Exercise directions
Any picture among the records should be left out, please; retype the rest exactly.

Entries shown
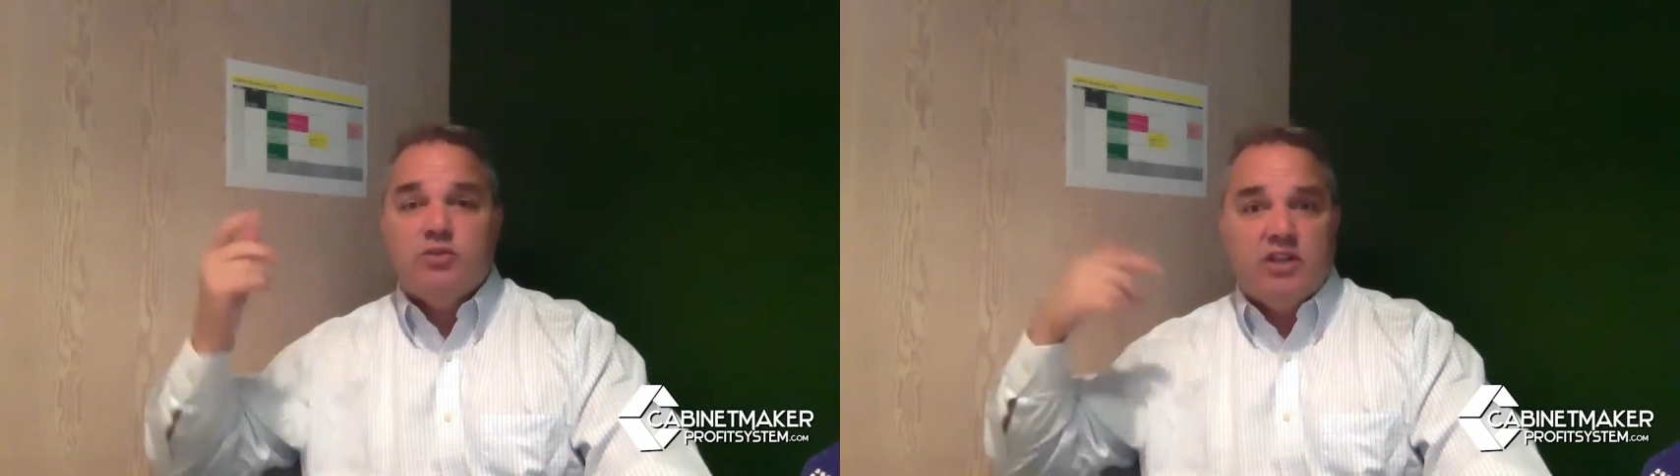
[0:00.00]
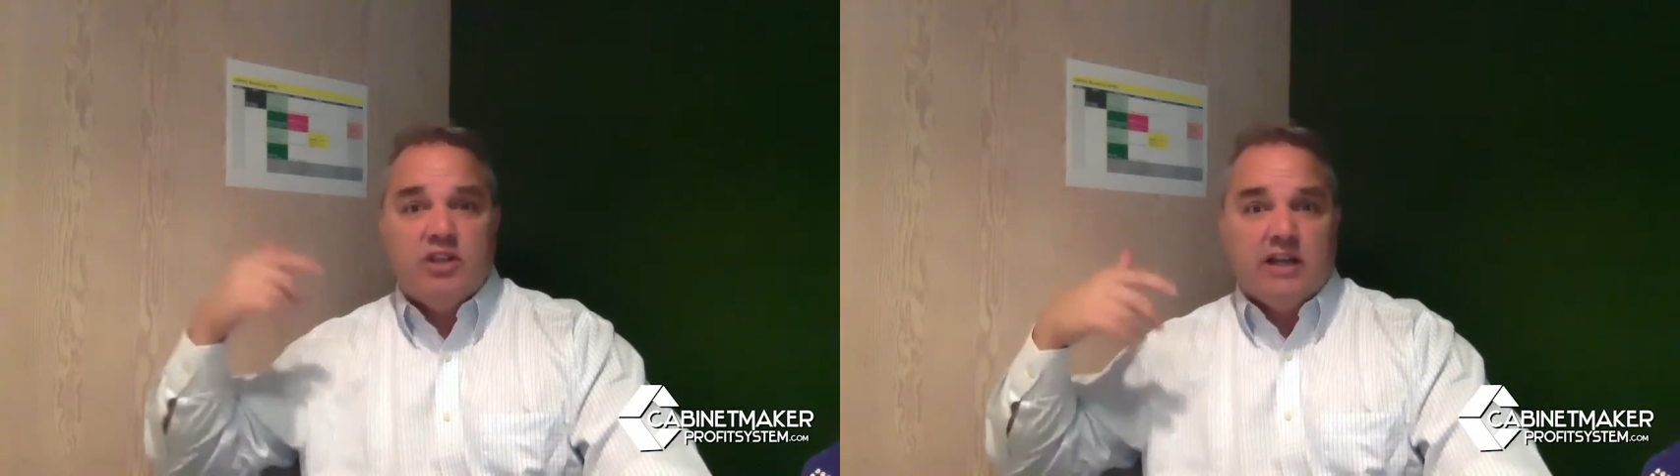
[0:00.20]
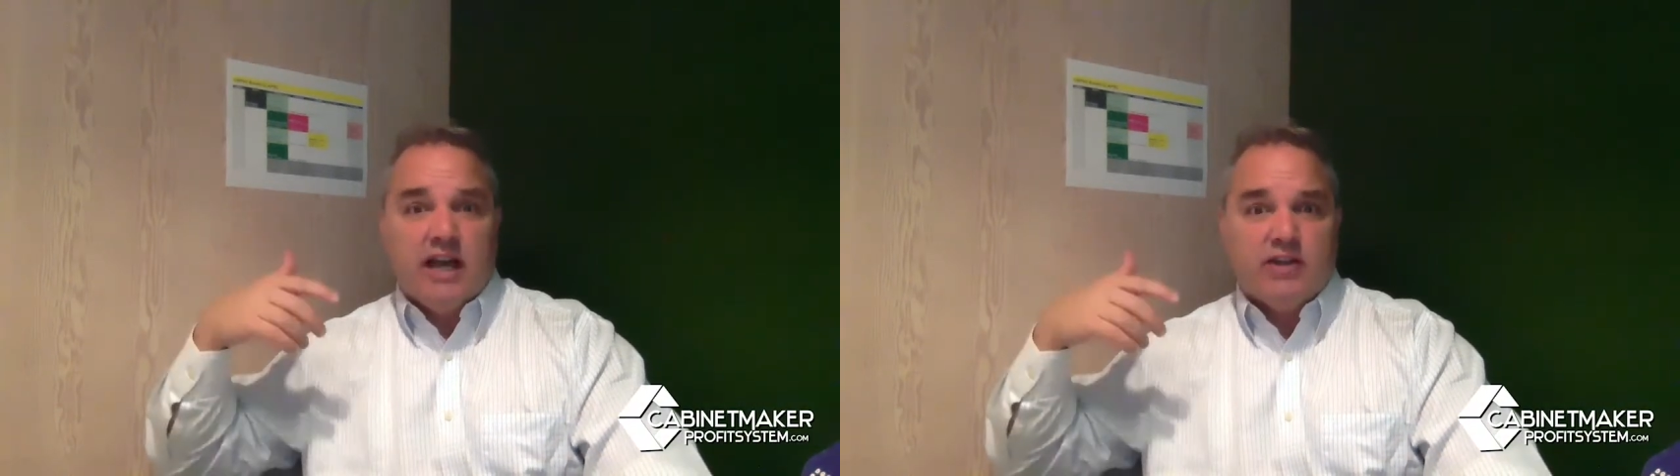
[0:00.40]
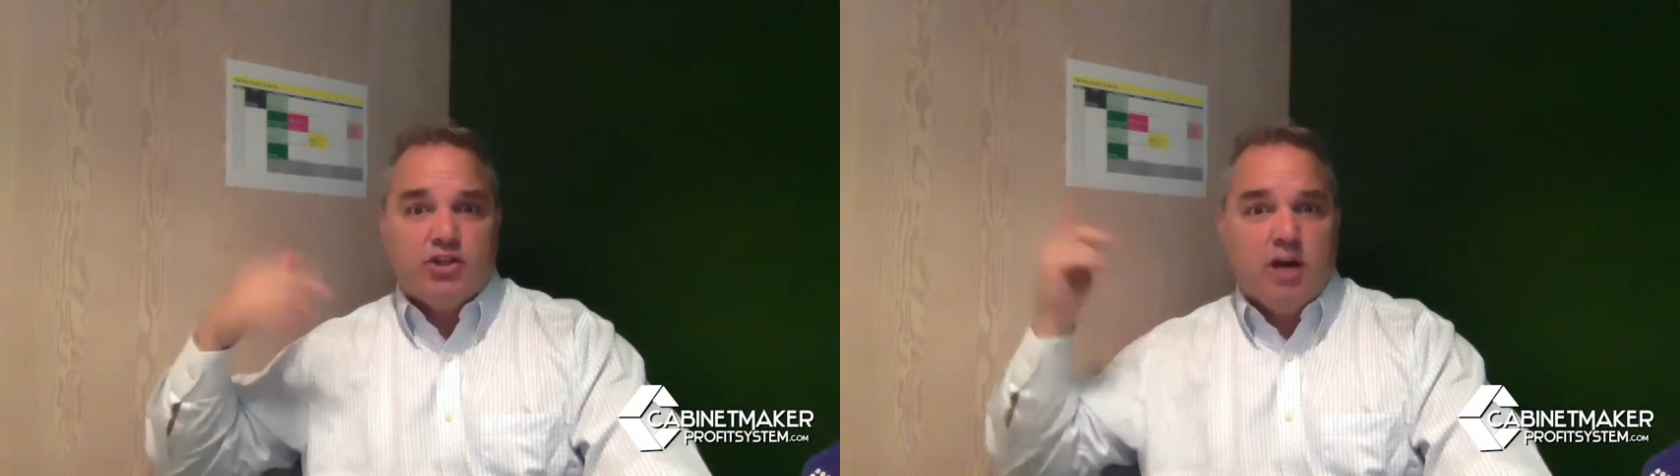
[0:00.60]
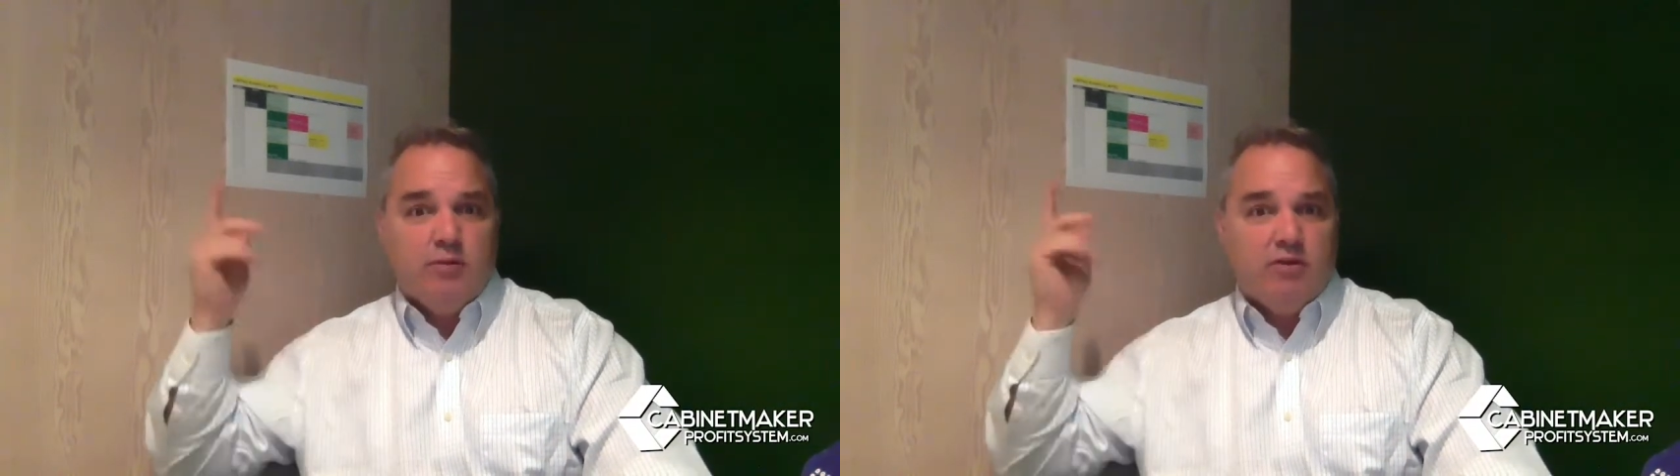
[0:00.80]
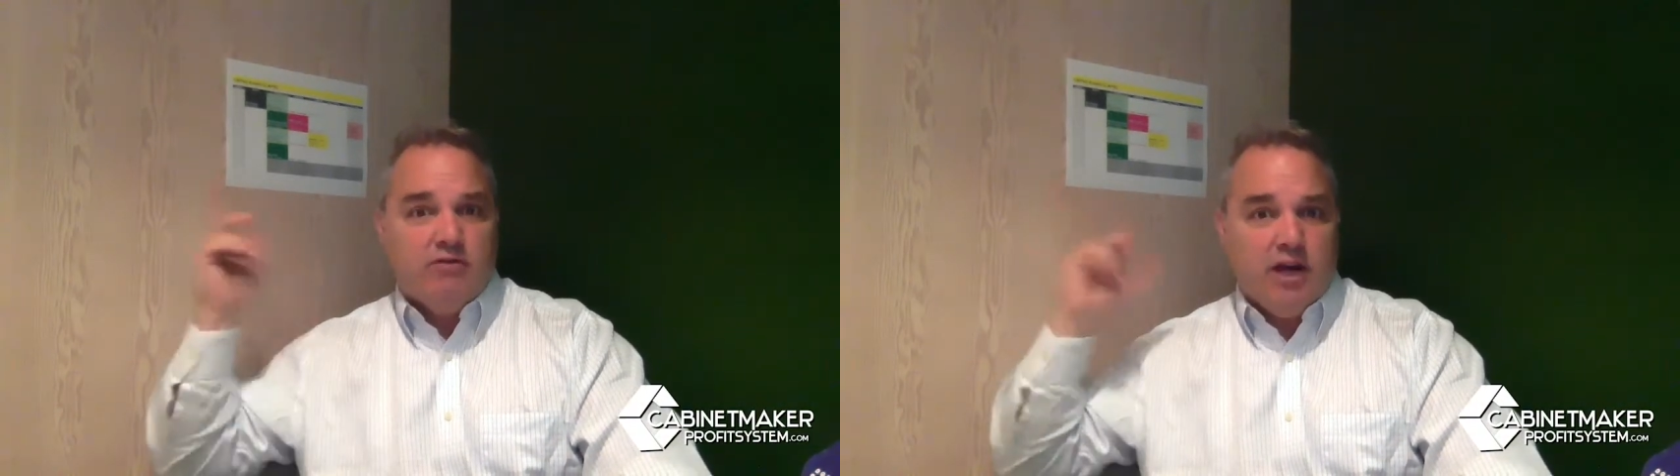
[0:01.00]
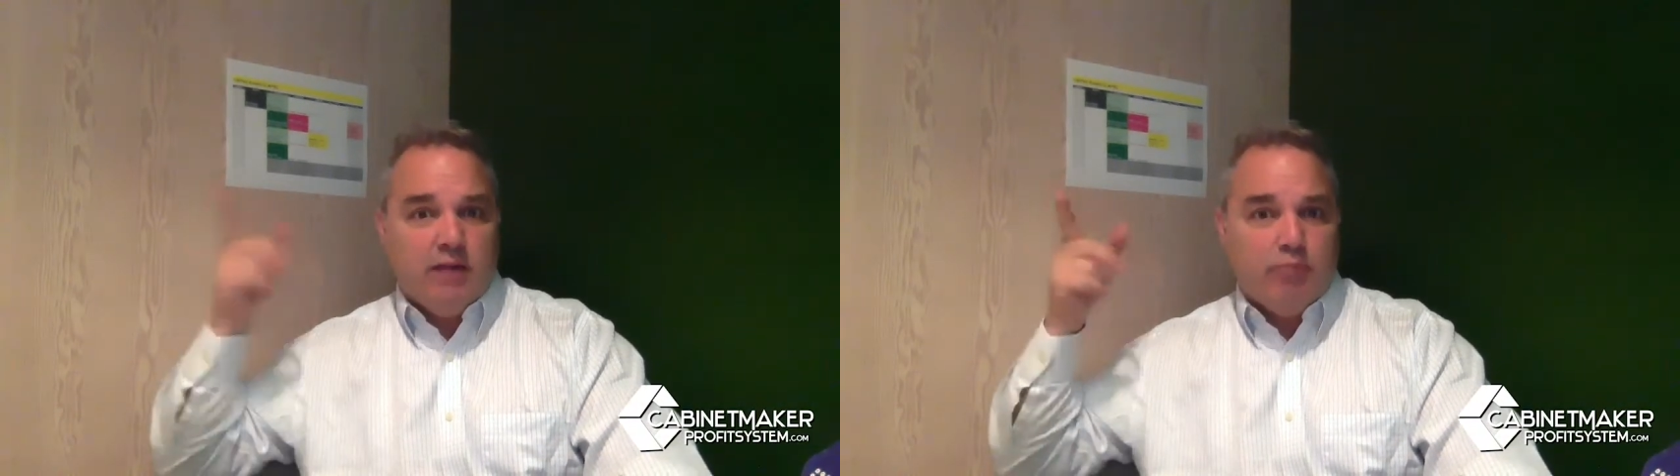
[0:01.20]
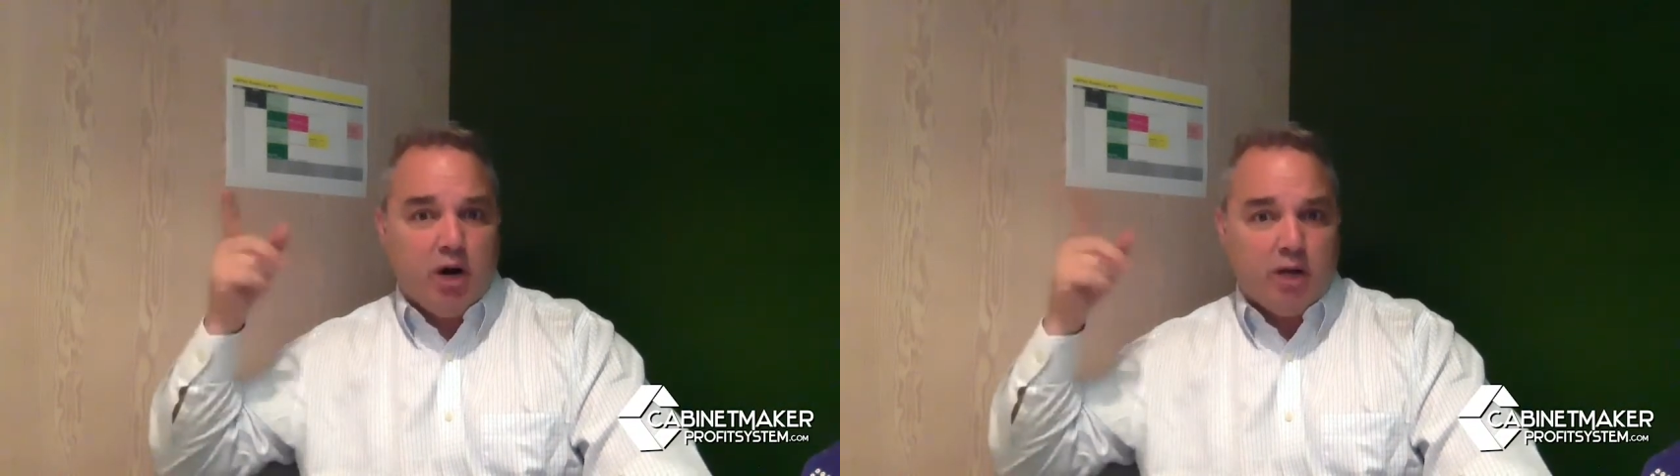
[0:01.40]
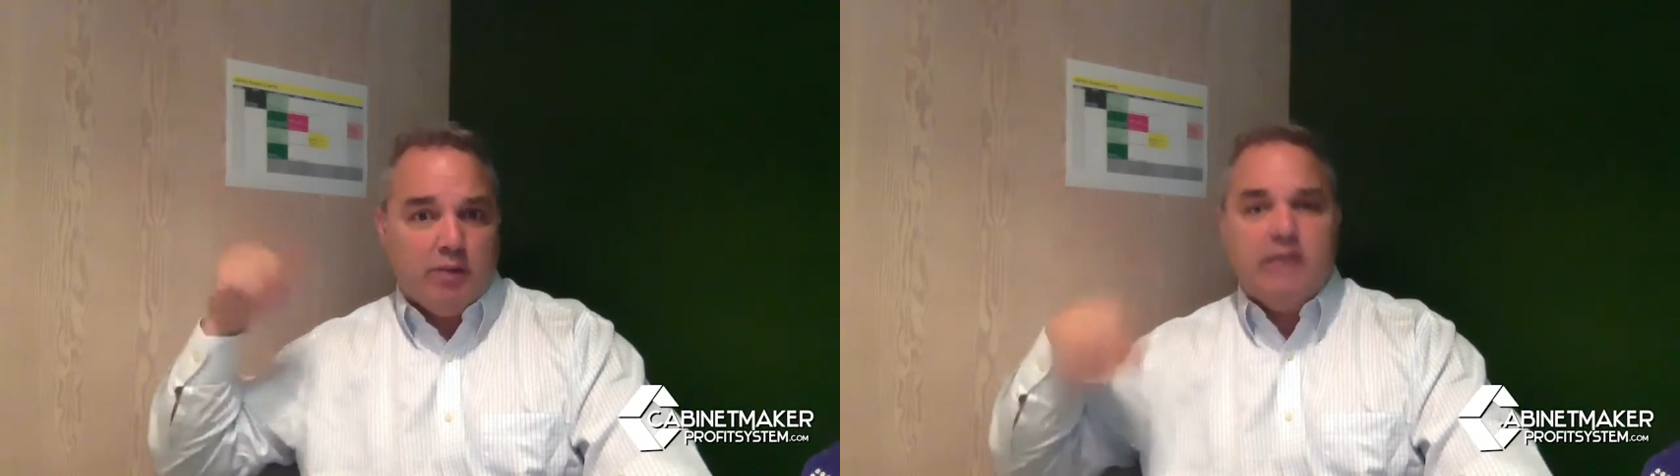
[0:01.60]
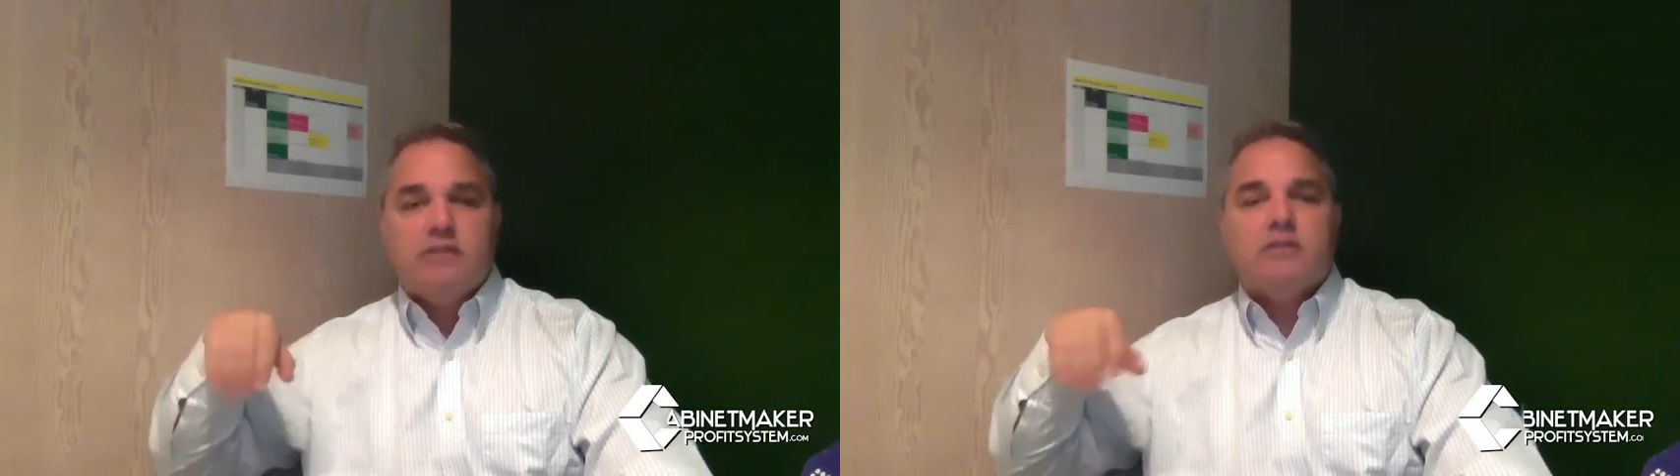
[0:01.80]
we did the last job over at Park
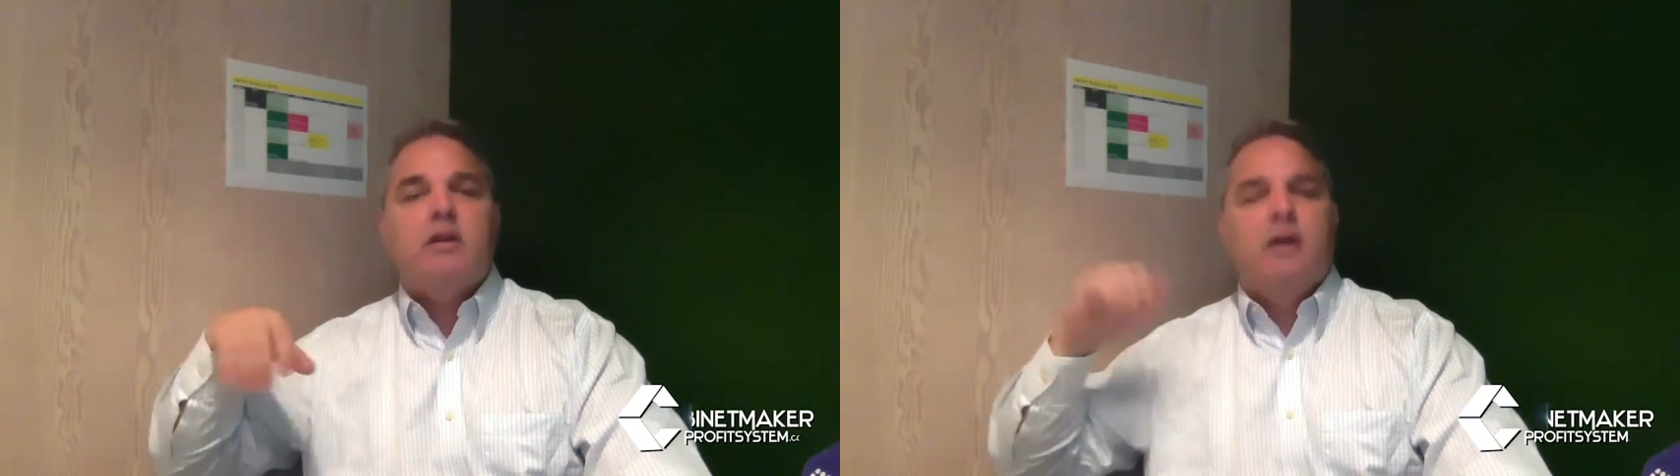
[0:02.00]
Place.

Solved exercise
[0:00.00]
[0:00.20]
[0:00.40]
[0:00.60]
[0:00.80]
[0:01.00]
[0:01.20]
[0:01.40]
[0:01.60]
[0:01.80]
we did the last job over at Park
[0:02.00]
Place.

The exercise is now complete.